Run the NPC on the school’s website to get an idea of what you’d get. What is your EFC?
What are your stats?
Asking what others received is silly since you don’t know what their stats or EFCs are.
It is quite easy. There is the Rocky Mtn Scholars program for OOS/International students. You take your stats and look at the chart and that’s what you get. Very few full rides, except for athletes, but overall it is inexpensive.
http://www.uwyo.edu/admissions/scholarships/non-residents/rms.html
There are some department merit or talent scholarship (engineering, theater and dance, nursing). I think most are about $2000. If you study abroad, there are Chaney scholarships of $1-2k (everyone gets one).
The need based aid is harder to estimate.
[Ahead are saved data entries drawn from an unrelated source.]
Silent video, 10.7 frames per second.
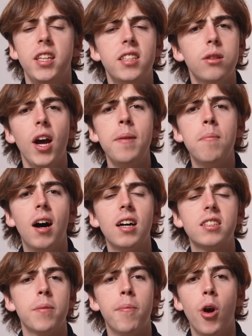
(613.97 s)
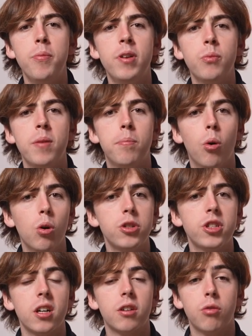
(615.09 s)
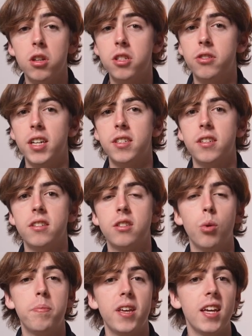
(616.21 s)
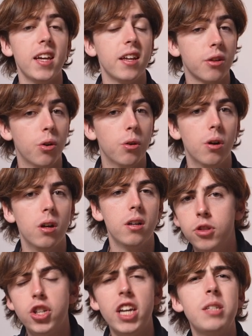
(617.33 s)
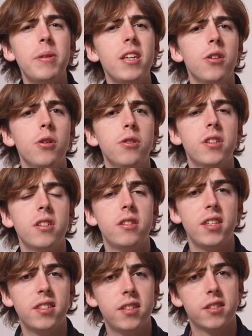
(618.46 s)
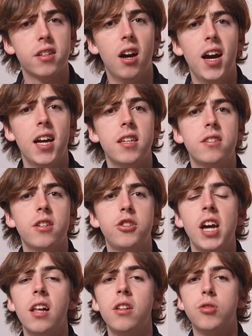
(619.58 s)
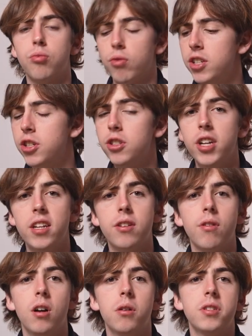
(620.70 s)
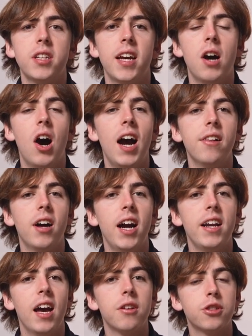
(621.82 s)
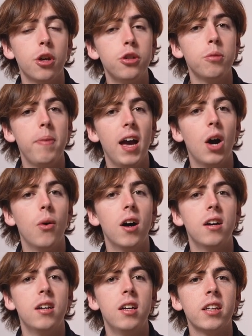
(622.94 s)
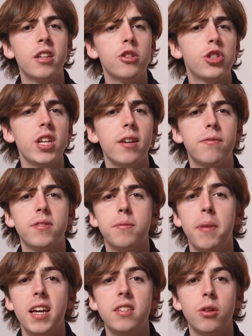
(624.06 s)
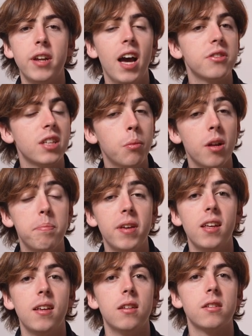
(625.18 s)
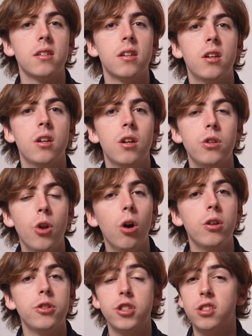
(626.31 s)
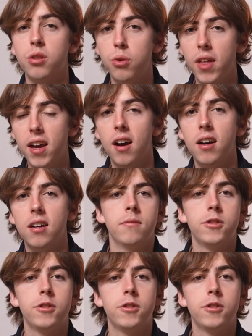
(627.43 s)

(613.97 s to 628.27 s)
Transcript: This line marks the moment when Portia cross-dresses to appear in court. Shakespeare uses this disguise to challenge rigid gender roles and highlight how social power can shift based on how someone appears, not just who they are.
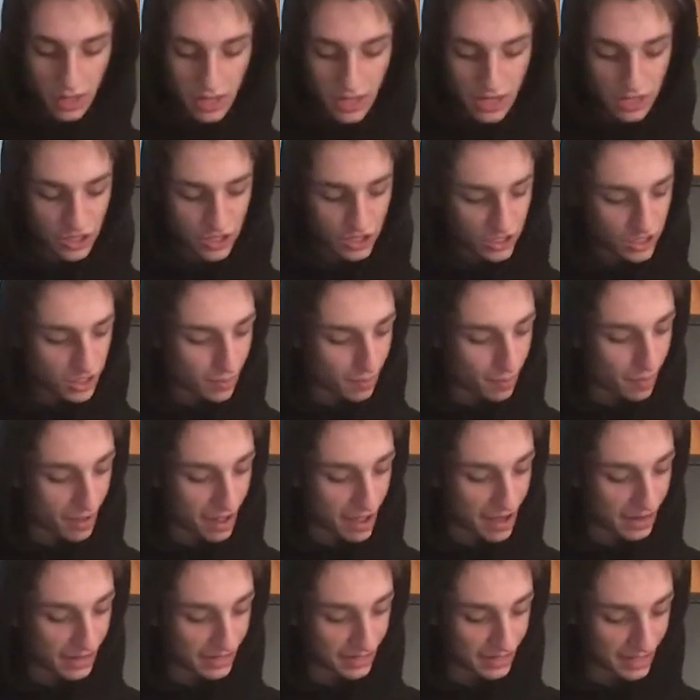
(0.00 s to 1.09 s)
it's just the
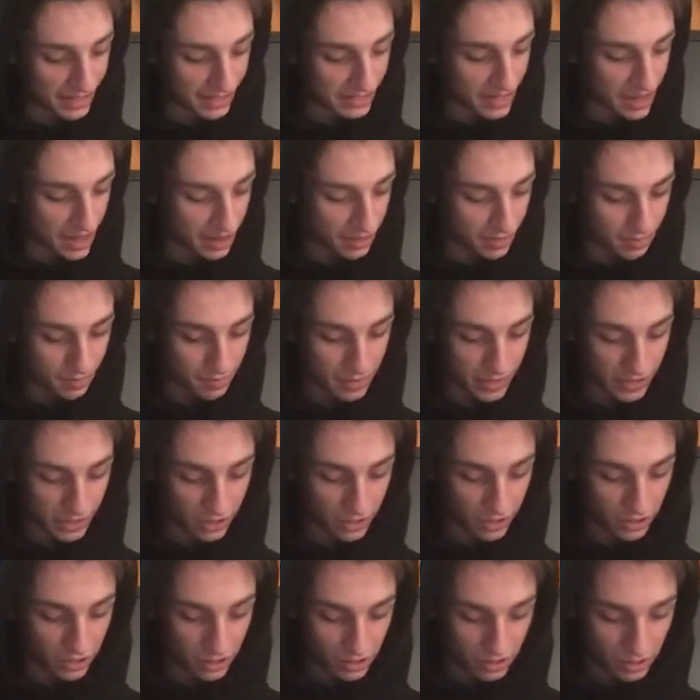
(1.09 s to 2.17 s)
body that's kind of
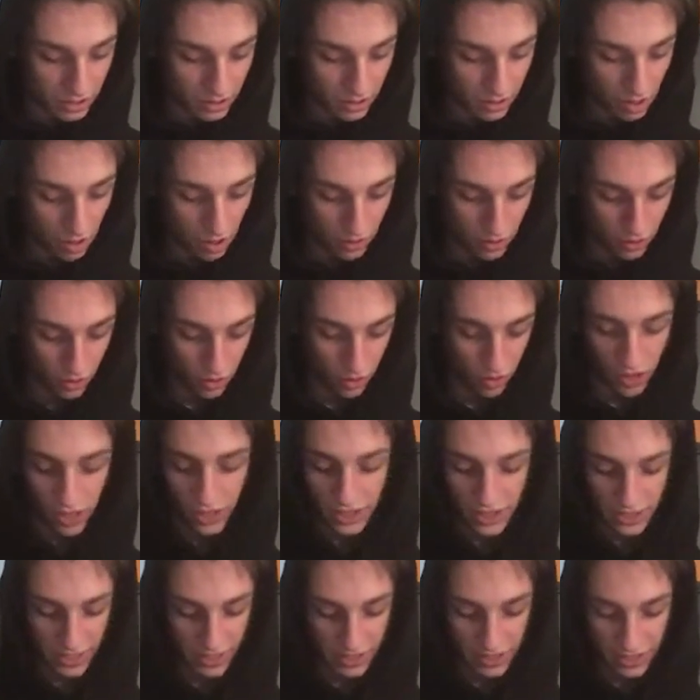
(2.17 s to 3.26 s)
bigger on the hoodie,
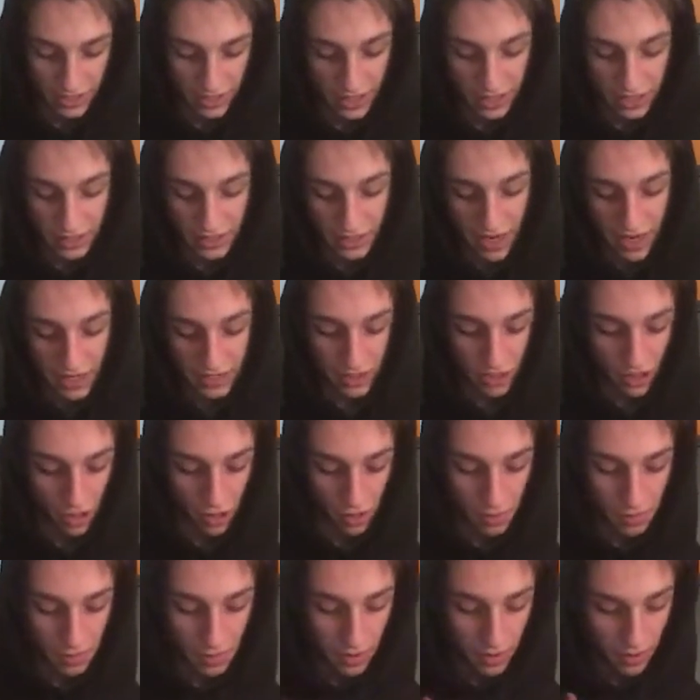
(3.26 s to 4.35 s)
since I did get a size
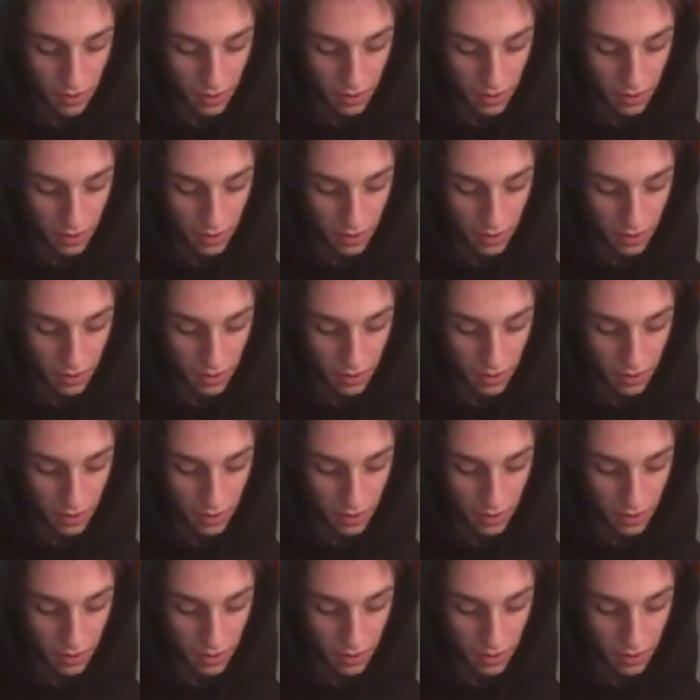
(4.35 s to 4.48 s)
up.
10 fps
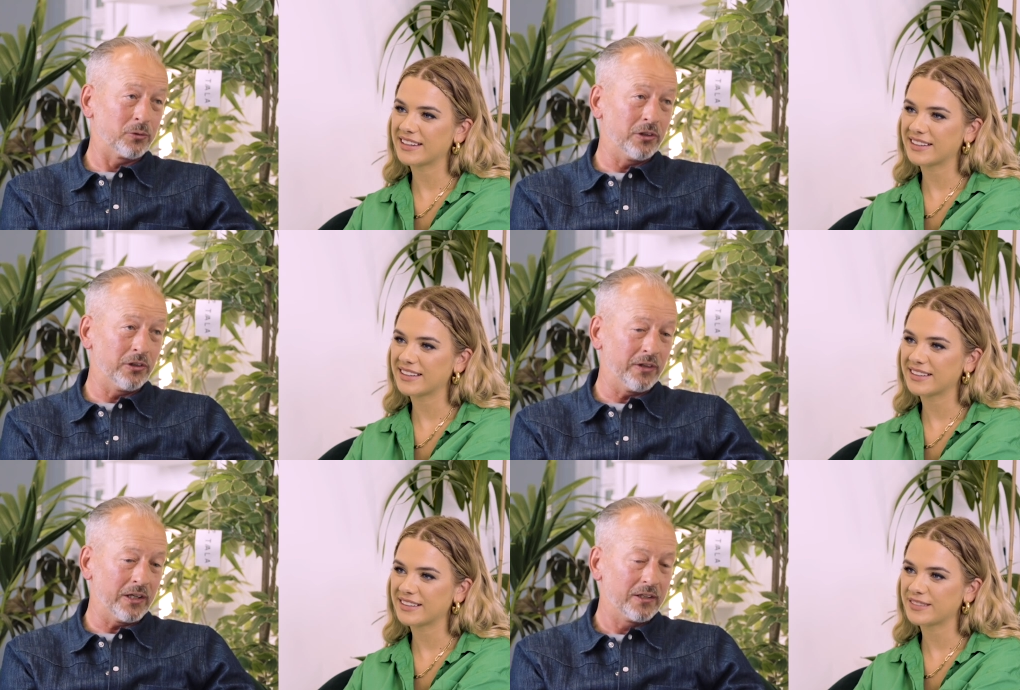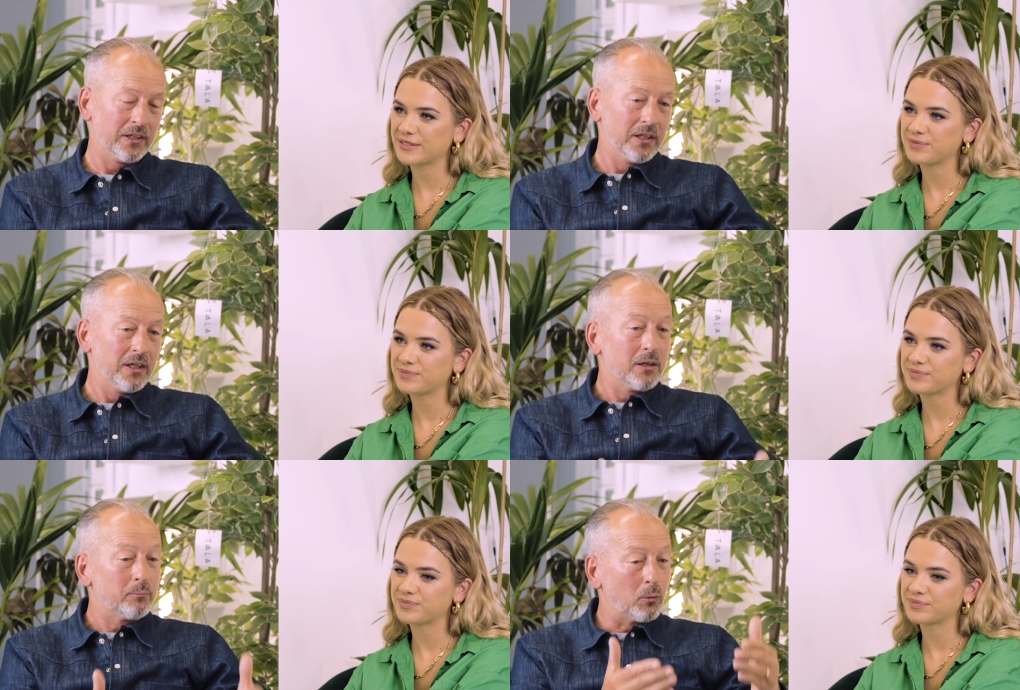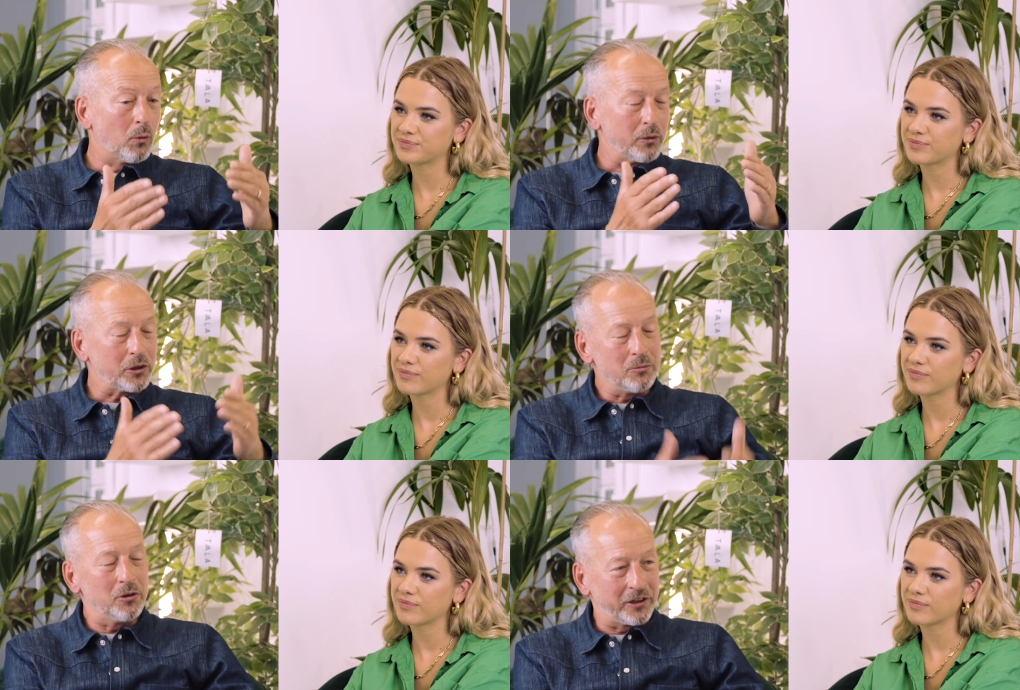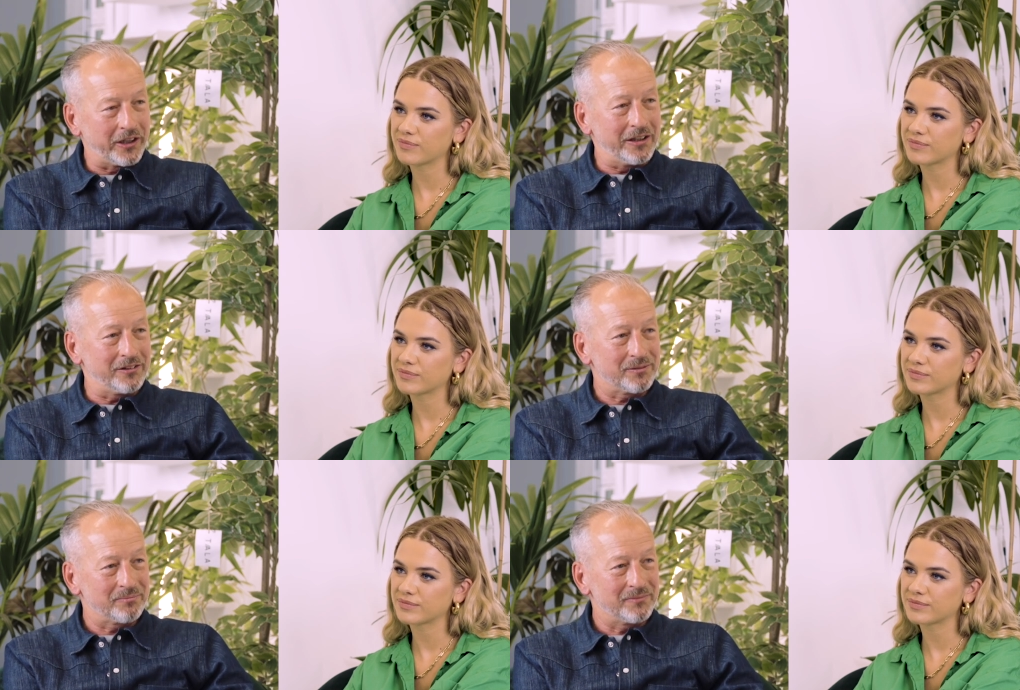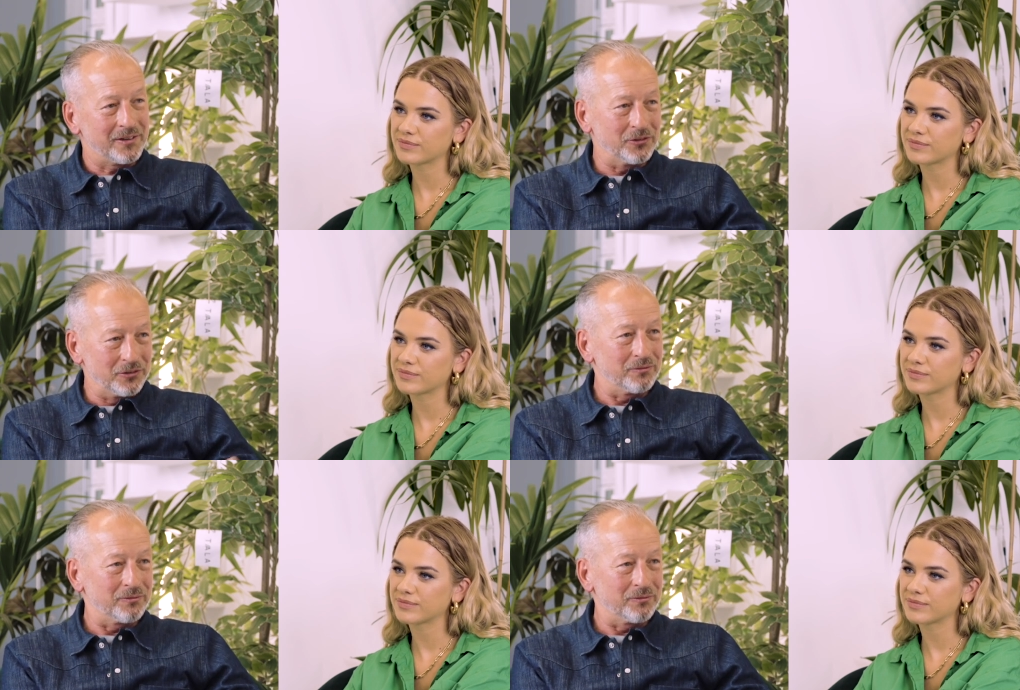Speaker 1: when you do that. But what we communicate isn't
There are ‘alumni awards’ that are awarded by the FA office. Some are restricted by major (‘the John Doe award to a history major’) but some are just general. They are from $1000 to 2000.
They do allow most awards to stack.
Laramie is lovely in the summer and until about Nov 1. Then it is cold. Really cold. It doesn’t seem to bother most of the students and activities continue inside and outside. More than a handful of students ride bikes year round. Laramie is about 2 hours from the Denver airport, interstate highway all the way. Sometimes those highways are closed due to weather, but it is usually for one day or part of one day. My daughter just finished 4.5 years at Wyoming and was never snowed in or out. One thing about Wyoming is that it never closes. Boulder and CSU in Ft. Collins will close, but Wyoming never does. If you are in town, you go to class.
Wyoming is a conservative state, but that is mostly on fiscal issues. The school is mostly white, but there is some racial diversity to be found. The number of Hispanic and Native American students is growing. There are quite a few international students but the majority of students are from Wyoming, Colorado and Nebraska, and the populations in those states are pretty white
Daughter loved it.
@twoinanddone, I appreciate your sharing about Wyoming in quite depth. You mentioned that Wyoming never closes unlike its neighbors so does that mean it is open during vacations and so does the housing unlike other colleges where you need to move out of the dorm during vacations? Also if classes are open during vacation, do they cost extra?
I meant they have classes every scheduled day. If it snows, there is class. If it rains there is class. If I-80 is closed and you are locked out of town, they have class (and you make it up). My other daughter went to school in Florida and her school was closed for hurricanes, for electrical outages, for tropical storms, federal holidays…
They do have dorms that are open during breaks because there are quite a few international students. Yes, they charge you for those days and you might have to move into a different dorm for that period.